Whether you’re in a pinch without your trusty slow cooker or simply prefer using your stove or oven, there are several methods you can employ to replicate the slow cooking process. This guide will explore alternative techniques that ensure your meals turn out just as tasty as if they had been in a slow cooker.


Braising, derived from the French term braiser, is a versatile cooking technique that combines both wet and dry heat. The process begins by browning the food at a high temperature, followed by simmering it in a covered pot with a small amount of liquid, such as wine, broth, coconut milk, or beer.

This method involves slow cooking, which allows flavors to meld and the texture to become exceptionally tender. Unlike stewing, which uses more liquid, braising requires less and is typically reserved for larger cuts of meat.

Dutch Oven or Covered Casserole Dish

The best alternative to a slow cooker is using a Dutch oven or a covered casserole dish in a very low oven preheated to 200° Fahrenheit or 95° Celsius. The heavy, tight-fitting lid of a Dutch oven helps retain moisture and evenly distribute heat, allowing your dish to slowly simmer and develop deep, rich flavors.

However, it’s worth noting that it is more hazardous to leave an oven on all day compared to a slow cooker. Additionally, older ovens often can’t maintain a consistent low temperature, resulting in fluctuating temperatures that can alter (i.e., shorten) the cooking time.
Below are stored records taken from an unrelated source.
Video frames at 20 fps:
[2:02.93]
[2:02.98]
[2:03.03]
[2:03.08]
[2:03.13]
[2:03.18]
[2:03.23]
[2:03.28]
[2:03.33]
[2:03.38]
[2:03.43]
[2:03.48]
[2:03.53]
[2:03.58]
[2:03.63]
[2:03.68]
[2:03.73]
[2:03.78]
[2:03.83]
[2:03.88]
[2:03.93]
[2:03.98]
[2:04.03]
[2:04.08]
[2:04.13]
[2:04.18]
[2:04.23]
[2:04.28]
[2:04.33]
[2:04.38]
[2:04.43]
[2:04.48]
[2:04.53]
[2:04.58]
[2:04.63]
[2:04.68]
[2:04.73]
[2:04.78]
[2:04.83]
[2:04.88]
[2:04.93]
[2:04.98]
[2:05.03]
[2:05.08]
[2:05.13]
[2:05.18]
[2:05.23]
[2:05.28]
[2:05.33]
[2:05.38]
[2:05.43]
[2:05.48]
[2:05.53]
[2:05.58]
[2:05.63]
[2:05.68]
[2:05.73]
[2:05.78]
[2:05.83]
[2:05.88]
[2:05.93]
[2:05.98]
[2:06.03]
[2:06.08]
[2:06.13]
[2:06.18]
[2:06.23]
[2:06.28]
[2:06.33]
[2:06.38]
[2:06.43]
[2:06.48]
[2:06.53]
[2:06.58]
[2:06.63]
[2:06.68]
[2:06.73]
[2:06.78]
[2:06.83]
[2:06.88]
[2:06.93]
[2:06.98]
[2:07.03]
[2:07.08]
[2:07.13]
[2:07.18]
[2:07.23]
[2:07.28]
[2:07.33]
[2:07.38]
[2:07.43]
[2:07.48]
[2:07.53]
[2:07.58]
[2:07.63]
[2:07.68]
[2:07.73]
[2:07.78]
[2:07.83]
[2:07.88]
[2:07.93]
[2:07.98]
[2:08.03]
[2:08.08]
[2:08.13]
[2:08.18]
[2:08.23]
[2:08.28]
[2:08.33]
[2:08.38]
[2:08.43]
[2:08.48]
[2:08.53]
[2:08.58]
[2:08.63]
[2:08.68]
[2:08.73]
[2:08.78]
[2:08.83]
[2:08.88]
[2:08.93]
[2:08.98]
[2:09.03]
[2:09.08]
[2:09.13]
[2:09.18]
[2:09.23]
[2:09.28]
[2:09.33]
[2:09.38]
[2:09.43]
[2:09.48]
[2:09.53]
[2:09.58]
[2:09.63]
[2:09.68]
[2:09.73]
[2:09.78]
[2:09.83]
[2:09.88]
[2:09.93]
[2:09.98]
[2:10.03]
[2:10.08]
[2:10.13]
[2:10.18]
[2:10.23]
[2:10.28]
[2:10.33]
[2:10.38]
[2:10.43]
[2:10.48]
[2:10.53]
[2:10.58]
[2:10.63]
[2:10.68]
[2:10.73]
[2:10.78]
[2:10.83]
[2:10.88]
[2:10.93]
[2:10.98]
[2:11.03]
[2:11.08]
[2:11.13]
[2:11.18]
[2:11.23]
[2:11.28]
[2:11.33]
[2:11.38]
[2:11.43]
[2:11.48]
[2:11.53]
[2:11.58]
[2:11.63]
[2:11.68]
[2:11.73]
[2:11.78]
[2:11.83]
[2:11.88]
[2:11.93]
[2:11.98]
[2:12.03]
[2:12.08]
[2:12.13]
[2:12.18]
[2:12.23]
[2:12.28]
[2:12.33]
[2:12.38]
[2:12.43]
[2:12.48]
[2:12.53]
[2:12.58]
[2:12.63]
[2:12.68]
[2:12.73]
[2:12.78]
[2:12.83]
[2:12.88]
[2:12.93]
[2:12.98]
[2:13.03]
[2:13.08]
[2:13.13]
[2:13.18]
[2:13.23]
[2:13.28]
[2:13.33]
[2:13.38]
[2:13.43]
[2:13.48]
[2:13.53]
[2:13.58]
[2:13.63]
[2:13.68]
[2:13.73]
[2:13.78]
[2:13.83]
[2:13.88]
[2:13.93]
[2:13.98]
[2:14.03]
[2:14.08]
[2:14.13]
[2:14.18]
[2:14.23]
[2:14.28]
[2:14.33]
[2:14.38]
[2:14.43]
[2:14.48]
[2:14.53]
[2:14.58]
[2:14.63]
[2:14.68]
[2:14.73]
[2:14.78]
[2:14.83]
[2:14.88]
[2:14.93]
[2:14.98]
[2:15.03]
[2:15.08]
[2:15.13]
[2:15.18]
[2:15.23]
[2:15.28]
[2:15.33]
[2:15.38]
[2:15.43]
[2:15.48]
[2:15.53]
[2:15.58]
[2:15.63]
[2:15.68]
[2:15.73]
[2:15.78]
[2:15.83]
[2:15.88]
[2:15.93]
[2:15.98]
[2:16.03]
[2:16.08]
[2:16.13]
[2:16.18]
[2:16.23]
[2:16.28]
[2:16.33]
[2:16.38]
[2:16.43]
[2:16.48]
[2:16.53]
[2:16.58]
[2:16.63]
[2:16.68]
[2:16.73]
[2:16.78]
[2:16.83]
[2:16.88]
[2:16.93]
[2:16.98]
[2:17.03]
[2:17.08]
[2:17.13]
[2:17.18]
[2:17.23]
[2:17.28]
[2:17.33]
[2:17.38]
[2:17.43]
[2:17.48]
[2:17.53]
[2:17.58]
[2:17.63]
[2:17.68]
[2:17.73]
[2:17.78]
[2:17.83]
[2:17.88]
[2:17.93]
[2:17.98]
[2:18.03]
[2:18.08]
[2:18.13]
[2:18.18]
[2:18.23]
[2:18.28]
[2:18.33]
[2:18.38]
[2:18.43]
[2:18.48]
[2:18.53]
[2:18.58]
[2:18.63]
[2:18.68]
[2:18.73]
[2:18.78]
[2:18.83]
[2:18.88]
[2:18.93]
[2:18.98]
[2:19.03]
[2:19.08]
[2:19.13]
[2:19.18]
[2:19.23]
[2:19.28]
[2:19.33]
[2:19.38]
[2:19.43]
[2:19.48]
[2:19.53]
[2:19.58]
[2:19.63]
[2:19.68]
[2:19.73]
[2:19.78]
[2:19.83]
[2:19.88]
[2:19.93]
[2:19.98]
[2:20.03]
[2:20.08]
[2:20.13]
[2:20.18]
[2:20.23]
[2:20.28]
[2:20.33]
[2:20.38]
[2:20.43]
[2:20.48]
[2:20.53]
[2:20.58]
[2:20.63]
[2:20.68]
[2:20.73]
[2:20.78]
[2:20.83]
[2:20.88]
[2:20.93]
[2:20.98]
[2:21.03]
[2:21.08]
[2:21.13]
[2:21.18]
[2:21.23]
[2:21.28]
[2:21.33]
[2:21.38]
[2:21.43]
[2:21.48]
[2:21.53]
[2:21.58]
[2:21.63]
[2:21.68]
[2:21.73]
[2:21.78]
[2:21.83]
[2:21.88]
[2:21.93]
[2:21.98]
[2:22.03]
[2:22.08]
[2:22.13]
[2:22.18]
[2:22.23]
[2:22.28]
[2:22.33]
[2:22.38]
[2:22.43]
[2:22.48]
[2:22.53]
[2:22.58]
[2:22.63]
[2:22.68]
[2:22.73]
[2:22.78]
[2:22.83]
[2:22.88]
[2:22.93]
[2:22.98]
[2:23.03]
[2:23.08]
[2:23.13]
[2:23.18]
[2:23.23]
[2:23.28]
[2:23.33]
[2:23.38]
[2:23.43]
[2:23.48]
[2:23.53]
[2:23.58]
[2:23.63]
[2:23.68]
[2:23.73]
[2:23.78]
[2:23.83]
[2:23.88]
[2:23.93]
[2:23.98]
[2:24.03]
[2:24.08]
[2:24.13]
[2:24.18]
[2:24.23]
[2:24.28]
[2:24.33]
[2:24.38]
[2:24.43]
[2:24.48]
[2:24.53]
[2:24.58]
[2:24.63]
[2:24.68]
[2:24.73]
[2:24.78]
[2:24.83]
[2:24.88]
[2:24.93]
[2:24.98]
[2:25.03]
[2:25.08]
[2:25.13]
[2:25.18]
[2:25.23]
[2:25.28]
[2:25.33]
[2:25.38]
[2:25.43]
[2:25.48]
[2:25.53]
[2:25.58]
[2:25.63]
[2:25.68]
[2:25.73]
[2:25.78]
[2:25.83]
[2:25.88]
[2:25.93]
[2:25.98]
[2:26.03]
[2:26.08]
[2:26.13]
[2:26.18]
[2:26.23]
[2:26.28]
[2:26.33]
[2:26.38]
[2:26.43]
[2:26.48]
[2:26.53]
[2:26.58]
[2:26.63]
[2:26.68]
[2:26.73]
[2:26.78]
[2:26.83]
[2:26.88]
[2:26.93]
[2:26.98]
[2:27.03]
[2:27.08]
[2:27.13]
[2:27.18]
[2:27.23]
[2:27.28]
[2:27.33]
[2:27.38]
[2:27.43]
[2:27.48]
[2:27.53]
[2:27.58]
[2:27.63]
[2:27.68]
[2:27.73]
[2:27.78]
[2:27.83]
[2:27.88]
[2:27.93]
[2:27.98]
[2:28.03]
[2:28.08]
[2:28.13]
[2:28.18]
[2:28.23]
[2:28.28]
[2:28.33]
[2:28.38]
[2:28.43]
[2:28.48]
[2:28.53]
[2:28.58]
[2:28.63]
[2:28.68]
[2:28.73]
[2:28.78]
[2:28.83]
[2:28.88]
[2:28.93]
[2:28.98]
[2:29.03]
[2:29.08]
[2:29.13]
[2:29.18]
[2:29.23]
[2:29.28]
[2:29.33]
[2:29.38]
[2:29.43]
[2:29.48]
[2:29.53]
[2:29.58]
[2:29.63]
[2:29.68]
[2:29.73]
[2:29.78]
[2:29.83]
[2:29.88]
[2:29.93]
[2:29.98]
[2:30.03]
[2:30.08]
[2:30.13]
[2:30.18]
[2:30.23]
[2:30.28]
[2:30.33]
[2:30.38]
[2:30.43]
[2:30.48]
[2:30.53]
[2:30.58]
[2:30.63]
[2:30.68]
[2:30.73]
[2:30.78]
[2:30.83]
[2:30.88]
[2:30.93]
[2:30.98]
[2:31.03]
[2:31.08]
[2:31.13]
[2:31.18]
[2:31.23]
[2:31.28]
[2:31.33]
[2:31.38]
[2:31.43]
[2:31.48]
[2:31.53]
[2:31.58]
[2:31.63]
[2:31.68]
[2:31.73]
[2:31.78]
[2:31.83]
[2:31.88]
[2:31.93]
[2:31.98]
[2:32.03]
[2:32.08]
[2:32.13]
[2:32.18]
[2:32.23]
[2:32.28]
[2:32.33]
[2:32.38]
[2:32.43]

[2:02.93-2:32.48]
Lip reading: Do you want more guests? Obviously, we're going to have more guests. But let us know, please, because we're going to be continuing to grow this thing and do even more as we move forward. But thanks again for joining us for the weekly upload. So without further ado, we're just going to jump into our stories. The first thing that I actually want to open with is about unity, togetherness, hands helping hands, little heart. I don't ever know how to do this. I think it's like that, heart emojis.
Overall, most ovens will cook more quickly than slow cookers, so you’ll want to experiment with your oven. To compensate, you’ll want to add a bit more liquid to your pot. This method is ideal for braising meats, stewing, or slow-cooking beans and vegetables. Simply prepare your ingredients as you would for a slow cooker recipe, place them in the Dutch oven or casserole dish, cover, and bake for the required cooking time.

Air Fryer

While an air fryer is typically used for quick cooking, it can be adapted for slow cooking under certain circumstances. By setting your air fryer to a lower temperature, around 90-100° Celsius, and placing a casserole dish or dutch oven within the air fryer’s basket, you can achieve a slow-cooked meal. The process involves cooking for the same duration as you would in an oven. However, this method can be more costly due to the continuous use of the air fryer, and it somewhat defeats the primary purpose of having an air fryer, which is designed for speed and efficiency.

Pressure Cooker

Pressure cookers are also designed to cook food quickly, often reducing cooking times by up to 70%. This makes them ideal for preparing meals in a fraction of the time it would take using traditional methods. However, many modern pressure cookers come with a slow cooker option, providing versatile cooking functionality. By selecting the slow cook setting, you can achieve the same tender, flavour-infused results as you would with a dedicated slow cooker. This option allows the pressure cooker to maintain a consistent low temperature over several hours, making it perfect for braising, stewing, and simmering dishes. This multifunctional capability can be particularly advantageous for those with limited kitchen space or who wish to minimize the number of appliances they use.